Symphony No. 5 was published in 1808 and starts off with the rhythmic idea of short short short long that is then pursued with an almost terrifying single-mindedness through the entire symphony.

He is considered the supreme architect in music - a genius who found expression in the structural type of thinking required in large-scale forms like the sonata and the symphony. His music is full of thematic development (expansion of a theme) and cyclical structure (when a theme returns throughout movements as a unifying thread). He created music of a heroic age and, in sounds never to be forgotten, proclaimed a faith in the power of people to shape their own destinies.

On the history side of things: (vast majority once again copy+pasted from Wikipedia)

The Seven Years' War was a global military conflict between 1756 and 1763, involving most of the great powers of the time affecting North and Central America, Europe, the West African coast, India and the Philippines, which carried over to North America.

On 13 September 1759, following a three-month siege of Quebec, General James Wolfe defeated the French forces at the Plains of Abraham outside the city. The French staged a counteroffensive in the spring of 1760, with some success in a victory at the Battle of Sainte-Foy, but failed to retake Quebec due to a lack of naval support. French forces retreated to Montreal, where on 8 September they surrendered in the face of overwhelming British numerical superiority. In the Treaty of Paris (1763), New France was ceded to Great Britain.

The American Revolution (1775–1783) was the result of escalating political tensions between the Great Britain and the Americans. The colonies declared independence and formed a new nation, the United States of America in July 1776. France, Spain and the Dutch Republic all secretly provided supplies, ammunition and weapons to the revolutionaries starting early in 1776. After early British success, the war became a standoff. American success convinced France to openly enter the war in early 1778, bringing the two sides' military strength into balance with each other. Spain and the Dutch Republic also went to war with Britain over the next two years, threatening an invasion of Great Britain and severely testing British military strength with campaigns in Europe and an escalating global naval war. 

French involvement proved decisive, with a French naval victory in the Chesapeake leading to the surrender of a second British army at the Siege of Yorktown in 1781. In 1783, the Treaty of Paris ended the war and recognized the sovereignty of the United States.

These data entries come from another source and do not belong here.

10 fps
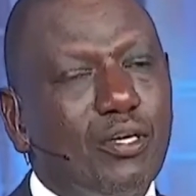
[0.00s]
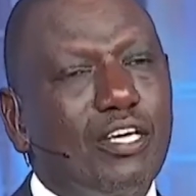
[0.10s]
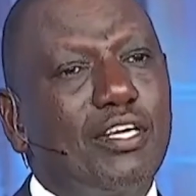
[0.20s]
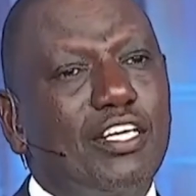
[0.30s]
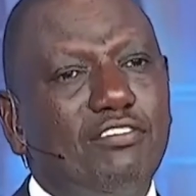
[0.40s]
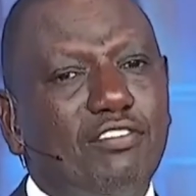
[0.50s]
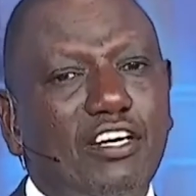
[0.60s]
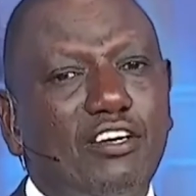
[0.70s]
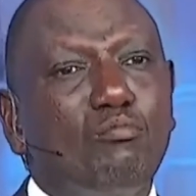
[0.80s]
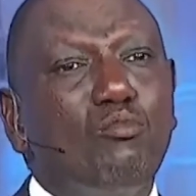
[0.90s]
we, would
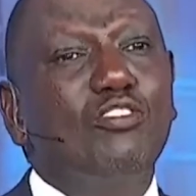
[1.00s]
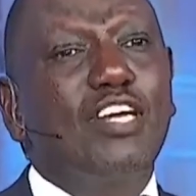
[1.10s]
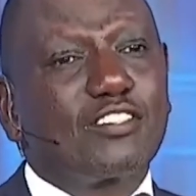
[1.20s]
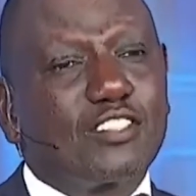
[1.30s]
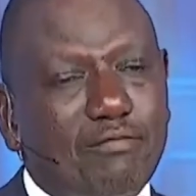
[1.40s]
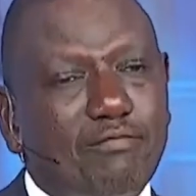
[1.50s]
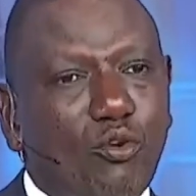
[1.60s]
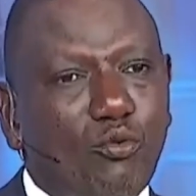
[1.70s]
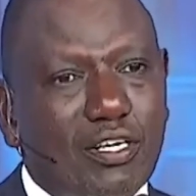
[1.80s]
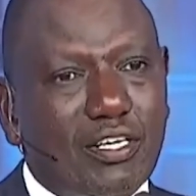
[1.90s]
even moved a step
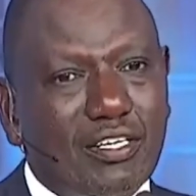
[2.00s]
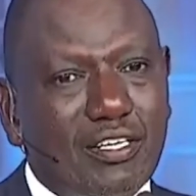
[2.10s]
forward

I'm just going to offer the full first paragraph of the Wikipedia article of the French Revolution, since I'm assuming most of you already know the basic gist of it (which is all I know, anyway XD).

"The French Revolution (1789–1799) was a period of radical social and political upheaval in France. The absolute monarchy that had ruled France for centuries collapsed in three years. French society underwent an epic transformation as feudal, aristocratic and religious privileges evaporated under a sustained assault from liberal political groups and the masses on the streets. Old ideas about hierarchy and tradition succumbed to new Enlightenment principles of citizenship and inalienable rights."

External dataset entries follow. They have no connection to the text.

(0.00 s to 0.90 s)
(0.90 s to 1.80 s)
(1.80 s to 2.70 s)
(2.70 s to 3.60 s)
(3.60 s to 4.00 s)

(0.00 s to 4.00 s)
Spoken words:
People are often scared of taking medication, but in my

Liberté, égalité, fraternité is French for "Liberty, equality, fraternity", which is the national motto of France. It originated from the French Revolution.

Napolean Bonaparte seized control of the French government on 9 November 1799 in the coup of 18 Brumaire, which then set off the Napoleanic Wars in Europe.

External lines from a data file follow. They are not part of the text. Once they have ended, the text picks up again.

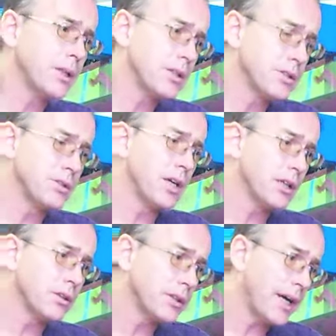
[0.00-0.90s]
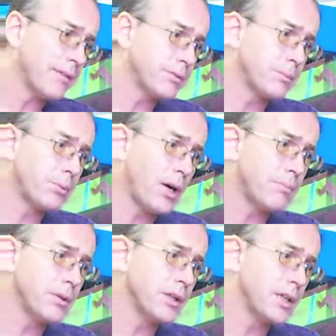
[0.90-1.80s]
because they're not looked after
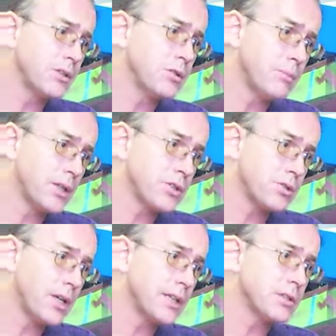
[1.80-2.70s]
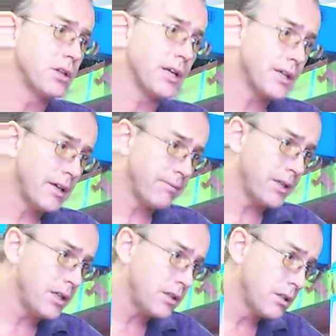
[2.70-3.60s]
properly, too much stress, not enough
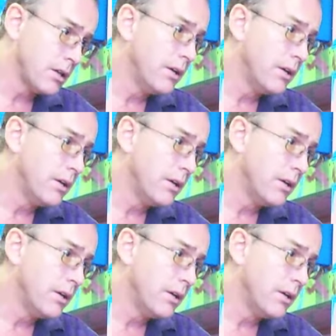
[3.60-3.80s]
heat,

It takes me more time to figure out what I should be putting in these super long notes than it does to actually write the chapters

The notes are so long ... But really, if you want to learn anything about Europeen history, it's best to just search for it yourself, as all I can do is quote Wikipedia ^^; Music history and the Seven Years War, on the other hand, are subjects I know enough about to go into depth without Wikipedia.